TASK REQUIREMENTS: Retype the full set of data, character for character.

SOURCE RECORDS:

········

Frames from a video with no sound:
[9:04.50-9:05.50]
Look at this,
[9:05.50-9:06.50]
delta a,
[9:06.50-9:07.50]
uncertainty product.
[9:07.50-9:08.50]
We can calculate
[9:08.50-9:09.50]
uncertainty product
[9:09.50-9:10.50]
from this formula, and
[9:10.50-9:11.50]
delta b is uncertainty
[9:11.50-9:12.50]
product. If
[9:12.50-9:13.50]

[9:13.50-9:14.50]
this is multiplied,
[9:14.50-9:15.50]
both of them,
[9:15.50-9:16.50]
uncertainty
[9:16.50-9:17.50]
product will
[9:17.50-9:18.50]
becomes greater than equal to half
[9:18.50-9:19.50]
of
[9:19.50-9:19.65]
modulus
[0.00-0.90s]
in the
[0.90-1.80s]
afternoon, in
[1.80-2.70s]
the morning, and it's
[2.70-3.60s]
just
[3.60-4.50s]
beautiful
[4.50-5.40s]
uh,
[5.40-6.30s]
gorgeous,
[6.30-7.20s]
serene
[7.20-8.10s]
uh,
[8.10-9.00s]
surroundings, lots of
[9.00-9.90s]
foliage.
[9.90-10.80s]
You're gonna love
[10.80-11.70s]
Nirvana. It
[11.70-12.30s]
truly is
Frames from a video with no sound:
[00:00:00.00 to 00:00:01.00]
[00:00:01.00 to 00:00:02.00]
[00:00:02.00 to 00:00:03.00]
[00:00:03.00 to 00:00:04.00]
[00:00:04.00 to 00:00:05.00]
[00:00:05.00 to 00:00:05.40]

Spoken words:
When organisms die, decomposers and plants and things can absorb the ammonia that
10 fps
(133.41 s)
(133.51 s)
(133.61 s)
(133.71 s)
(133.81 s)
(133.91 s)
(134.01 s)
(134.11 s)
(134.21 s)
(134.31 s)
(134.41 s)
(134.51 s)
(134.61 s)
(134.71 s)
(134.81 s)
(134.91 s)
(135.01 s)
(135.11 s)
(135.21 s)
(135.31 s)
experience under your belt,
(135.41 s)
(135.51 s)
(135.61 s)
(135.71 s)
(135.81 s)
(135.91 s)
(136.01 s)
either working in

········

RESULT OF THE TASK:
Frames from a video with no sound:
[9:04.50-9:05.50]
Look at this,
[9:05.50-9:06.50]
delta a,
[9:06.50-9:07.50]
uncertainty product.
[9:07.50-9:08.50]
We can calculate
[9:08.50-9:09.50]
uncertainty product
[9:09.50-9:10.50]
from this formula, and
[9:10.50-9:11.50]
delta b is uncertainty
[9:11.50-9:12.50]
product. If
[9:12.50-9:13.50]

[9:13.50-9:14.50]
this is multiplied,
[9:14.50-9:15.50]
both of them,
[9:15.50-9:16.50]
uncertainty
[9:16.50-9:17.50]
product will
[9:17.50-9:18.50]
becomes greater than equal to half
[9:18.50-9:19.50]
of
[9:19.50-9:19.65]
modulus
[0.00-0.90s]
in the
[0.90-1.80s]
afternoon, in
[1.80-2.70s]
the morning, and it's
[2.70-3.60s]
just
[3.60-4.50s]
beautiful
[4.50-5.40s]
uh,
[5.40-6.30s]
gorgeous,
[6.30-7.20s]
serene
[7.20-8.10s]
uh,
[8.10-9.00s]
surroundings, lots of
[9.00-9.90s]
foliage.
[9.90-10.80s]
You're gonna love
[10.80-11.70s]
Nirvana. It
[11.70-12.30s]
truly is
Frames from a video with no sound:
[00:00:00.00 to 00:00:01.00]
[00:00:01.00 to 00:00:02.00]
[00:00:02.00 to 00:00:03.00]
[00:00:03.00 to 00:00:04.00]
[00:00:04.00 to 00:00:05.00]
[00:00:05.00 to 00:00:05.40]

Spoken words:
When organisms die, decomposers and plants and things can absorb the ammonia that
10 fps
(133.41 s)
(133.51 s)
(133.61 s)
(133.71 s)
(133.81 s)
(133.91 s)
(134.01 s)
(134.11 s)
(134.21 s)
(134.31 s)
(134.41 s)
(134.51 s)
(134.61 s)
(134.71 s)
(134.81 s)
(134.91 s)
(135.01 s)
(135.11 s)
(135.21 s)
(135.31 s)
experience under your belt,
(135.41 s)
(135.51 s)
(135.61 s)
(135.71 s)
(135.81 s)
(135.91 s)
(136.01 s)
either working in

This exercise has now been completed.